* Requirement
Without any of the pictures, print every record below exactly.

* Dataset entries

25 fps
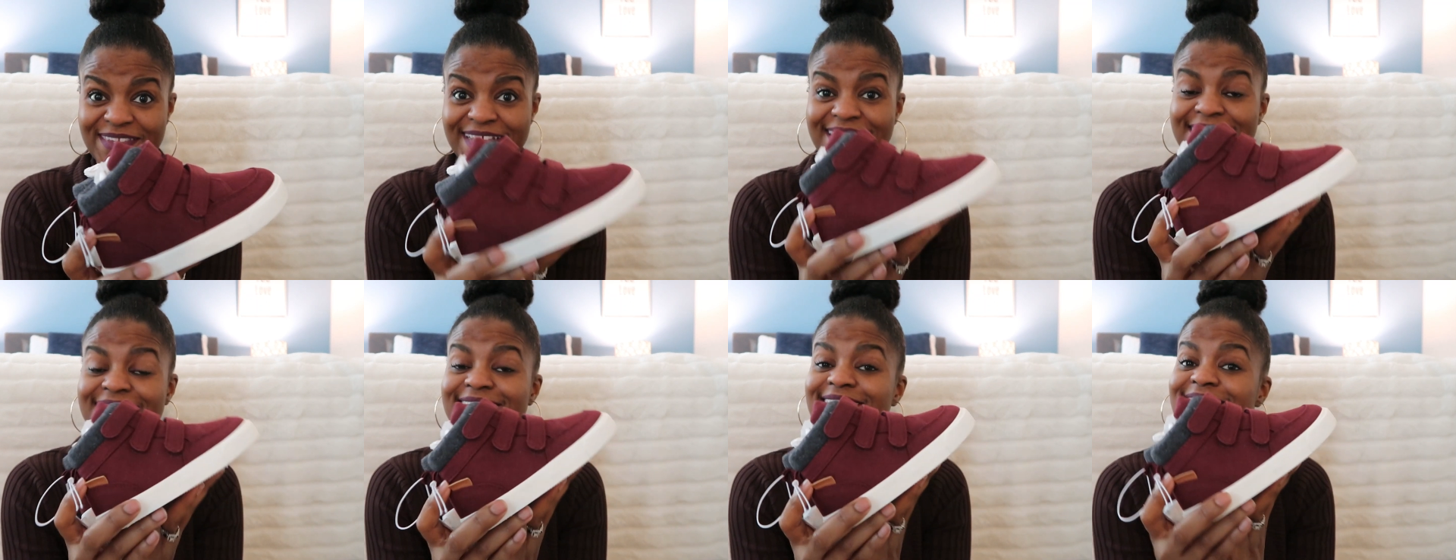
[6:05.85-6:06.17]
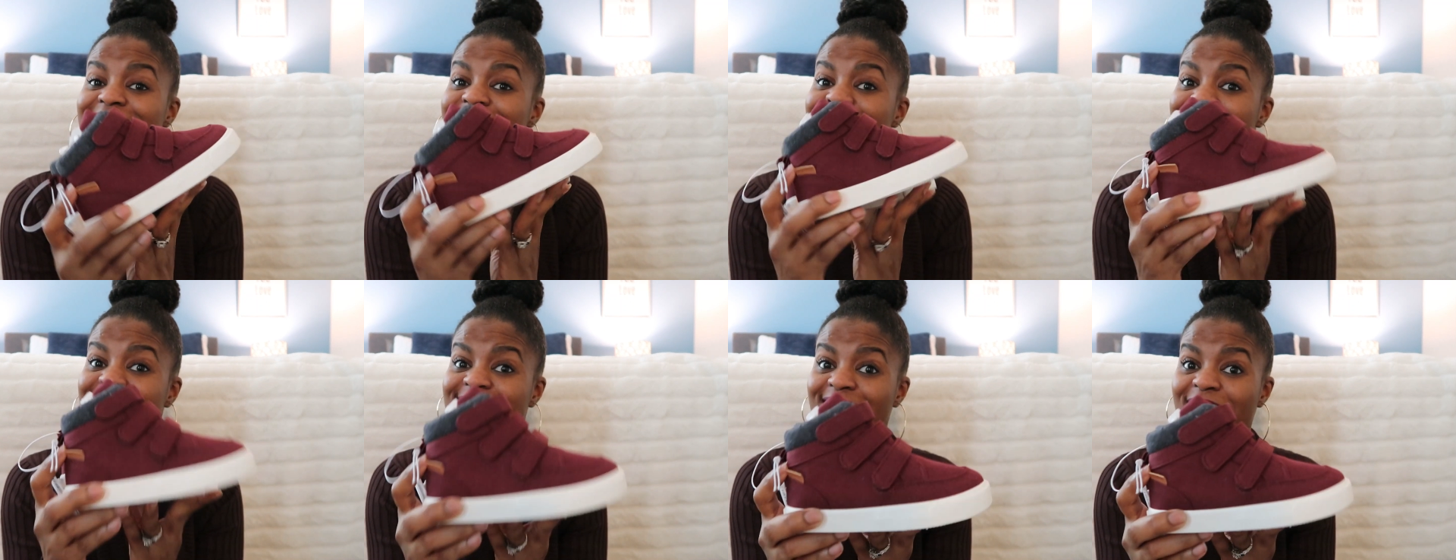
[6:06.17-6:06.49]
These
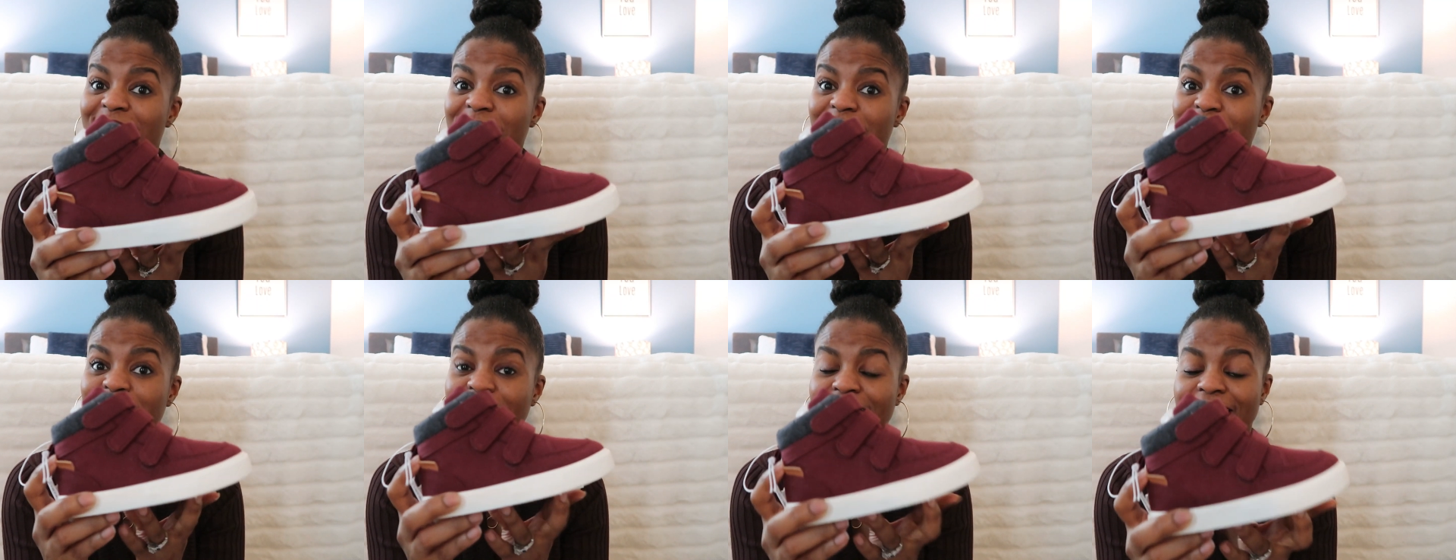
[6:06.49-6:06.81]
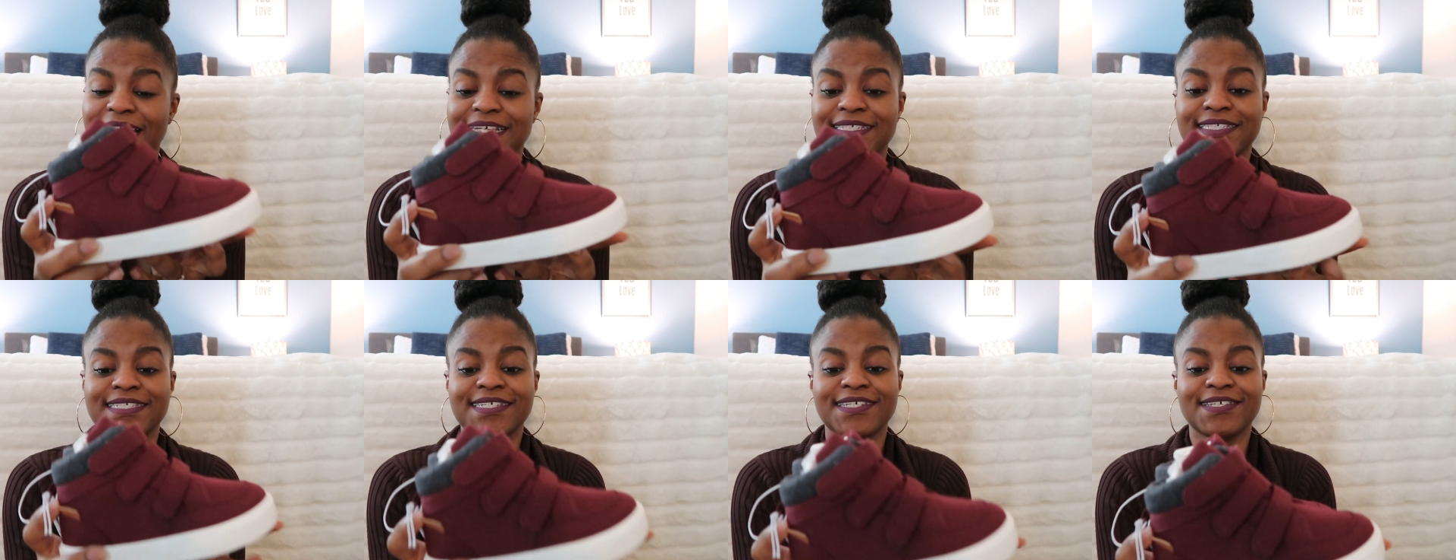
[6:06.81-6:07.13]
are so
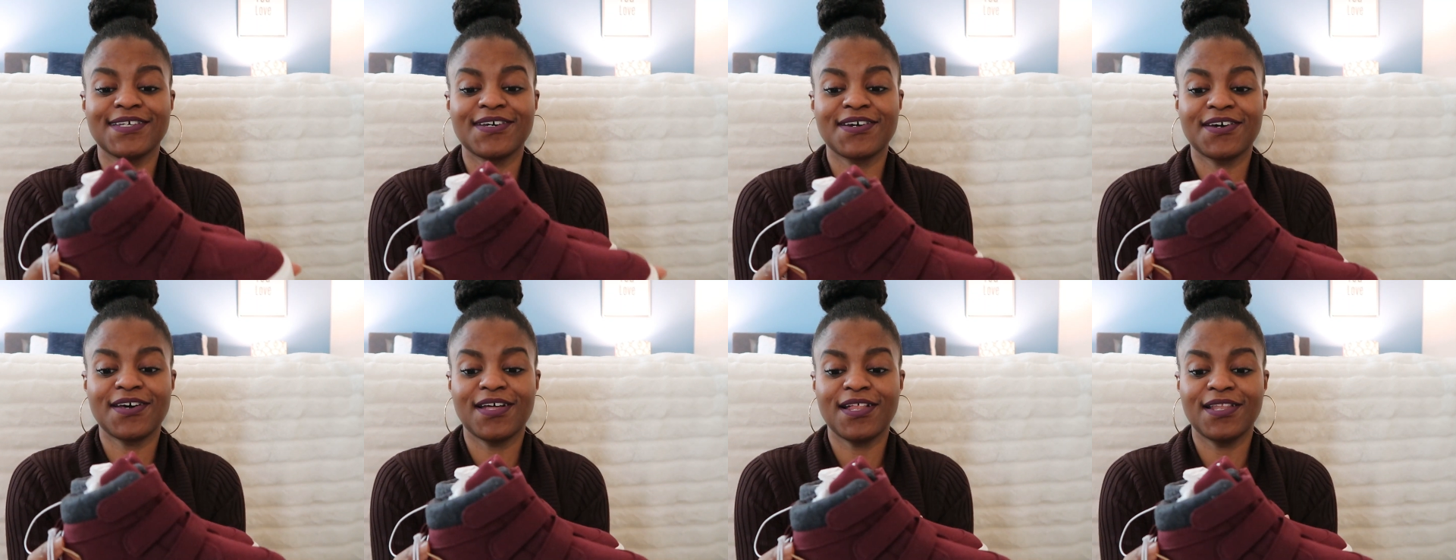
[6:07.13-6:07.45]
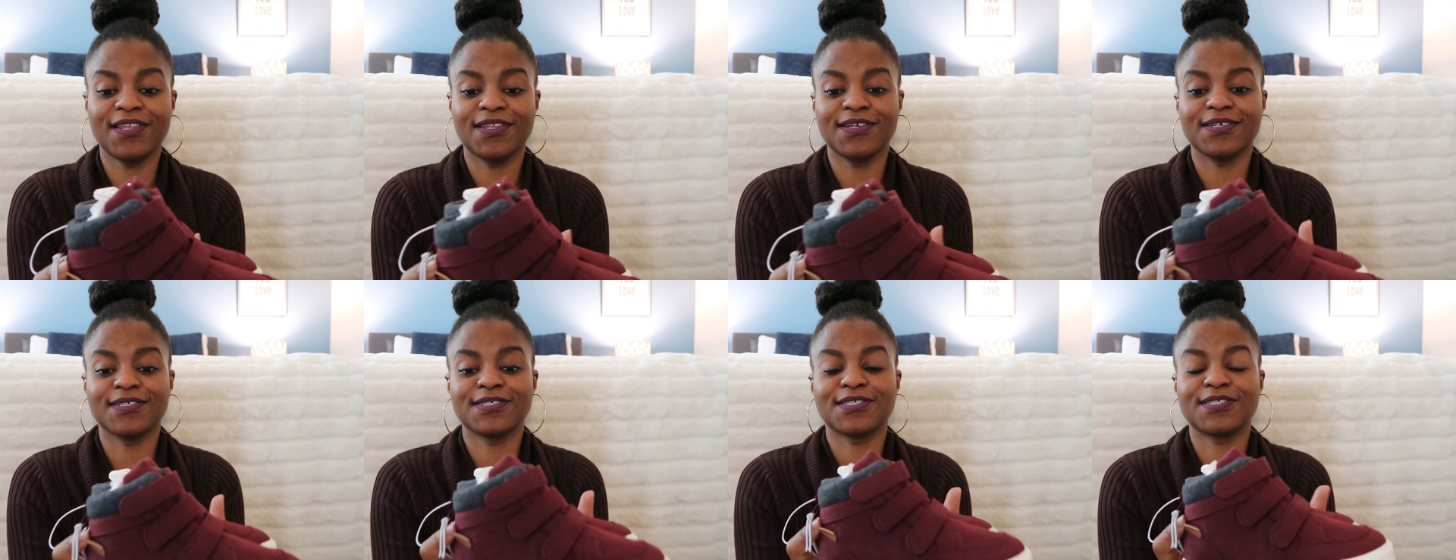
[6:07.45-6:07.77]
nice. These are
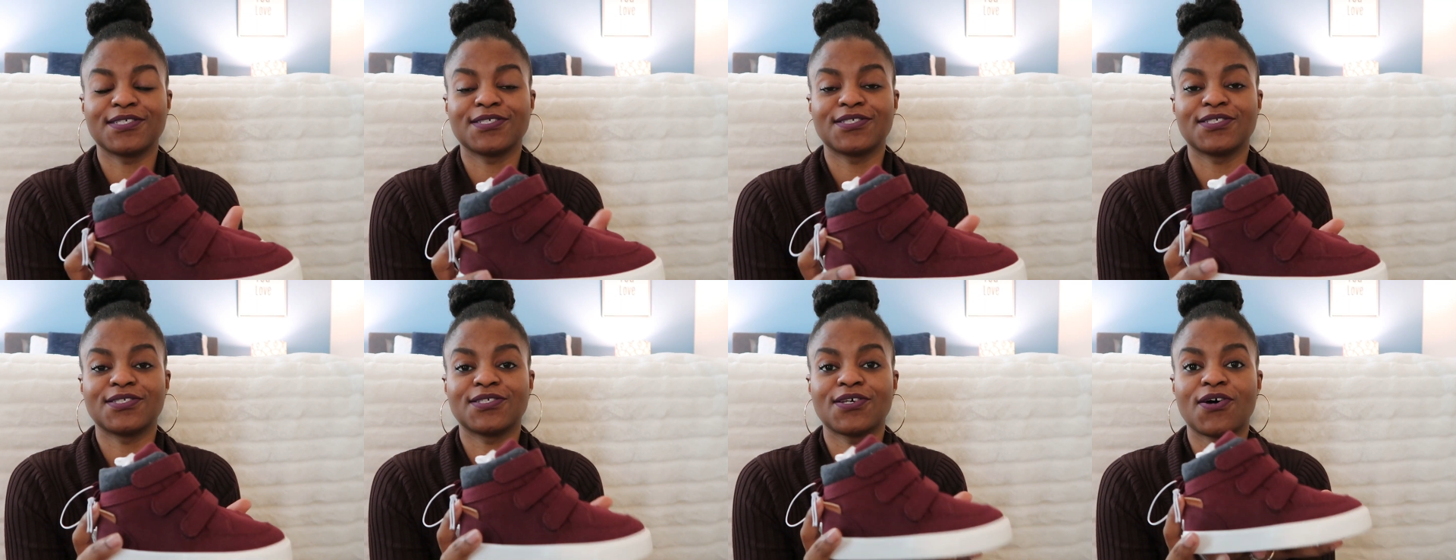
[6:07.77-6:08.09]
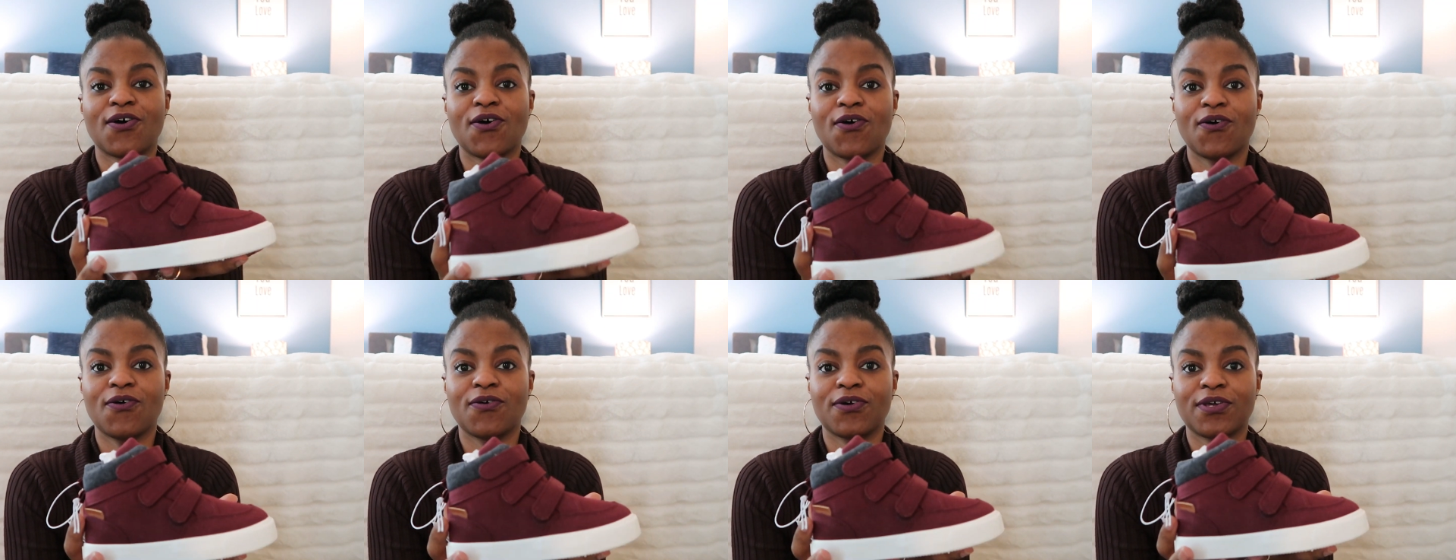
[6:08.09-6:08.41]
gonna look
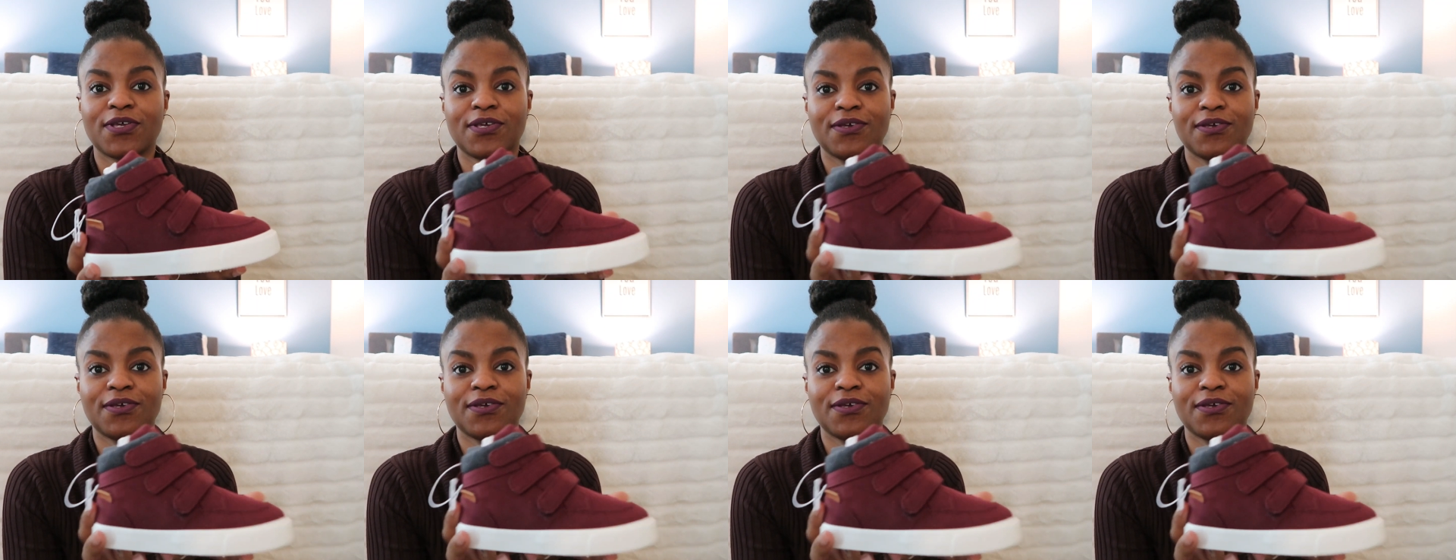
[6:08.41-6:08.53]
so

* Task solution
25 fps
[6:05.85-6:06.17]
[6:06.17-6:06.49]
These
[6:06.49-6:06.81]
[6:06.81-6:07.13]
are so
[6:07.13-6:07.45]
[6:07.45-6:07.77]
nice. These are
[6:07.77-6:08.09]
[6:08.09-6:08.41]
gonna look
[6:08.41-6:08.53]
so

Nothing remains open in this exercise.